Most fabric dyers work with dyes made for plant based fibers, because most fabric is made with natural plant fibers or a combination of plant and synthetic. These are chemically engineered to react with organic (carbon based) plant molecules. Because of this, linen and cotton fabrics will always give you the most vivid or darkest colours. Why? Because on a fabric like aida, which is usually 100% cotton, the dye reacts with more molecules of fiber than it will in lugana, which is only 52% cotton. Thus, aida will be darker than lugana. The same is true with linen vs. lugana. This is also why an opalescent fabric dyes lighter than a non opalescent - because the opalescent fibers are synthetic and don't react significantly with the dye. In other words your friend's linen will NOT look the same as your lugana. The same can be said for linen vs. aida - linen will usually dye darker because the molecules that make up linen react differently with the dye than the molecules that make up cotton. This is not the dyer's fault, this is simply due to the nature of atoms and molecules.

Some dyers will make an effort to show the same dye colour on various different fabrics, so you can get a better idea of what it will look like when it arrives, some don't. It's always easiest when you know what kind of fabric the picture was taken on. So if you see a picture of a deep dark blue on Belfast linen and you order it in lugana instead, don't be surprised that it's not as deep and dark as the picture was. You also have to consider that not all cameras are created equally. Some are more accurate than others. And not all monitors and computer graphics cards are created equally. So what you see on your monitor might not look even remotely like what the same picture looks like on my monitor or what it looks like on the dyer's monitor. The light the picture is taken in or whether or not a flash was used will also make a huge difference to how the fabric looks.

Makes sense, right?

So now the question... I ordered a piece of blue linen last month and the same colour of blue linen this month and they're not the same. Why is that?

Most fabric dyers dye to order.
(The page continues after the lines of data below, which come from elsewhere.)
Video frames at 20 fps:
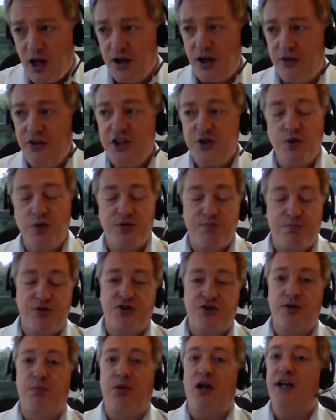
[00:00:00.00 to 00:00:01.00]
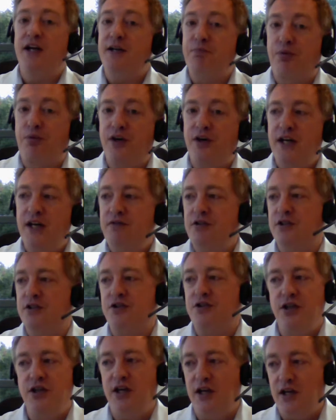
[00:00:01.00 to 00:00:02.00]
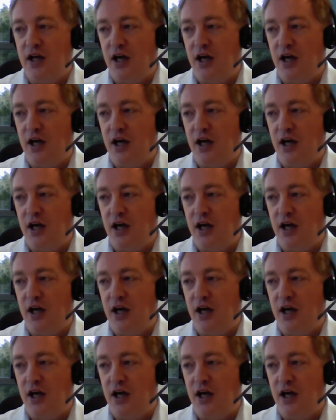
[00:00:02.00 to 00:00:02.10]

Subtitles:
And this was supply in previous year,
They don't dye up large quantities to hold in stock because, let's face it, every piece of fabric that doesn't sell quickly is tying up raw materials, space, time and money. Unless you're a massive company that ships out yards and yards of fabric every day, this is just not feasible. 

There are a lot of things that factor into dye lot variations. The temperature of the water, the ambient temperature of the room, relative humidity in the air, the tiniest variation in dye amounts, different batches of dye from the supplier, variations in water additives from the water treatment plant, different batches of fabric from the supplier... heck even weather conditions in the year the flax or cotton was grown will make a difference because they all affect the molecular structure of both the dye and the fabric. Dyers can make every effort to exactly replicate the recipe each time they dye a colour, but unless they are doing their dying in a hermetically sealed, climate controlled chemistry lab, these things are bound to happen, and most of them are beyond the dyer's control.
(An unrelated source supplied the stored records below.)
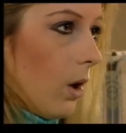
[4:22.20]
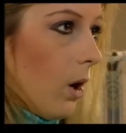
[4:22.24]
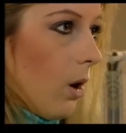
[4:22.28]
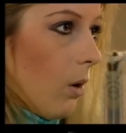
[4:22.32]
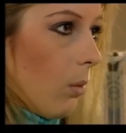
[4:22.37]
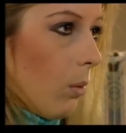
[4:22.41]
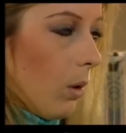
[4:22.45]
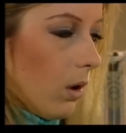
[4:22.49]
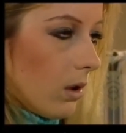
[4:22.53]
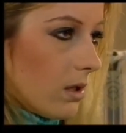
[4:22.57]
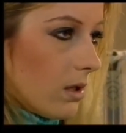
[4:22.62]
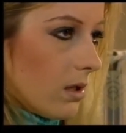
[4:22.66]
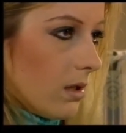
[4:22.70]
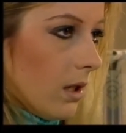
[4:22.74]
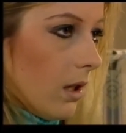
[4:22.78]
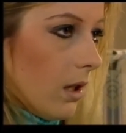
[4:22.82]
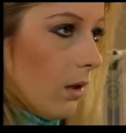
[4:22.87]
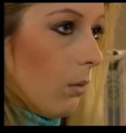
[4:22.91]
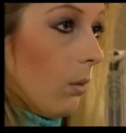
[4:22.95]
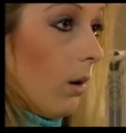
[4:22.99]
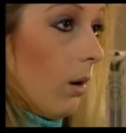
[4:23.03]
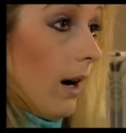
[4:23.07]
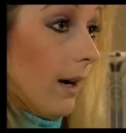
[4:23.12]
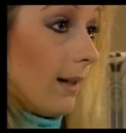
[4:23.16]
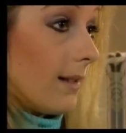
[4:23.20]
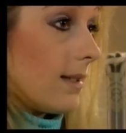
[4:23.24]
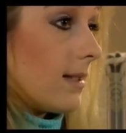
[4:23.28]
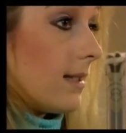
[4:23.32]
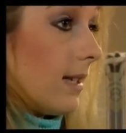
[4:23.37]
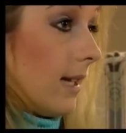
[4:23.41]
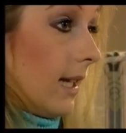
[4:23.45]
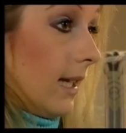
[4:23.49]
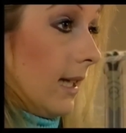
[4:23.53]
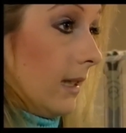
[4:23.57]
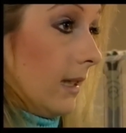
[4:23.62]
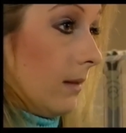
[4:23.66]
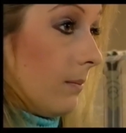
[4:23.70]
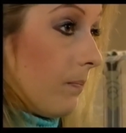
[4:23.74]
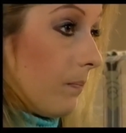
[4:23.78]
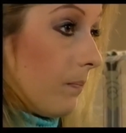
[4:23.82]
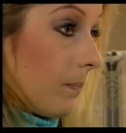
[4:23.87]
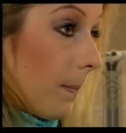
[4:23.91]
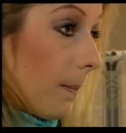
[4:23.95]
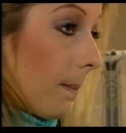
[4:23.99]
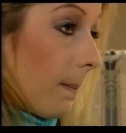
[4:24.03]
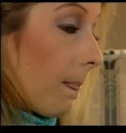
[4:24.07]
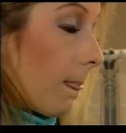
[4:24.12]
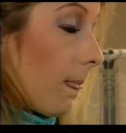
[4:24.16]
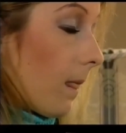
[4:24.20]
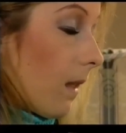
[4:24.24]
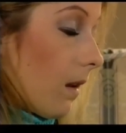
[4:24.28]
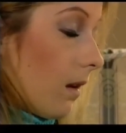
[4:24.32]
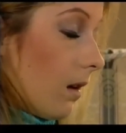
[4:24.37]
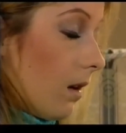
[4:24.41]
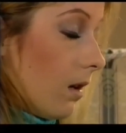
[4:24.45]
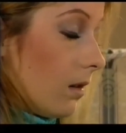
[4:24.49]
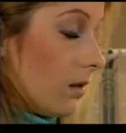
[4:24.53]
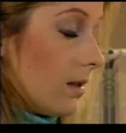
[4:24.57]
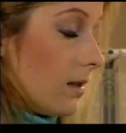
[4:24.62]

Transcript: what to do, what I'd seen on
That is not to say that there aren't dyers out there who aren't sloppy about dye lots. I'm certain there are. Some are more particular than others of course, but at least this helps to explain a little bit about why your piece of fabric doesn't look like your friend's.

So why is it that Zweigart can make the same solid colours over and over again?
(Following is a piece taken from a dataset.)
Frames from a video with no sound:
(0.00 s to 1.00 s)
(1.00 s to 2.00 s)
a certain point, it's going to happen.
The answer is that they can't. These same variations apply as much to a huge corporation like Zweigart as they do to a small dyer on Facebook. The main difference its that Zweigart makes fabrics in such large batches that it might be 2-3 years between dye lots in less popular colours. So the piece you bought last month and the one you bought this month are probably from the same dye lot. Even six months from now this will likely be true unless it's a very popular colour like white or antique white. When they do run a new batch of a colour there will be slight variations from the last one. It's inevitable. Ask a shop owner - they will tell you - sometimes antique white is more white than white, and sometimes flax is darker than raw. It happens on this large scale too, it's just longer time periods between dye lots so it's not as noticeable.

These same things apply to floss, but on an even grander scale, because now you're not only talking about the variations above, which all apply to floss as well, you also have to factor in that dye patterns will inevitably change from batch to batch. Not necessarily the order of the colours in a variegated thread, but the length of the dye patterns. Even a variance of a millimetre in the placement of dye will affect the final result.

Unlike fabric dyers, most floss dyers don't dye on request but keep a running stock because it doesn't make a whole lot of sense to dye one skein at a time. A dye lot of floss can range anywhere from 20 - 1000 skeins or more. Some dye floss already cut into skeins, some dye in larger hanks and separate into skeins later. How often a dye lot changes depends solely on how much floss a dyer sells.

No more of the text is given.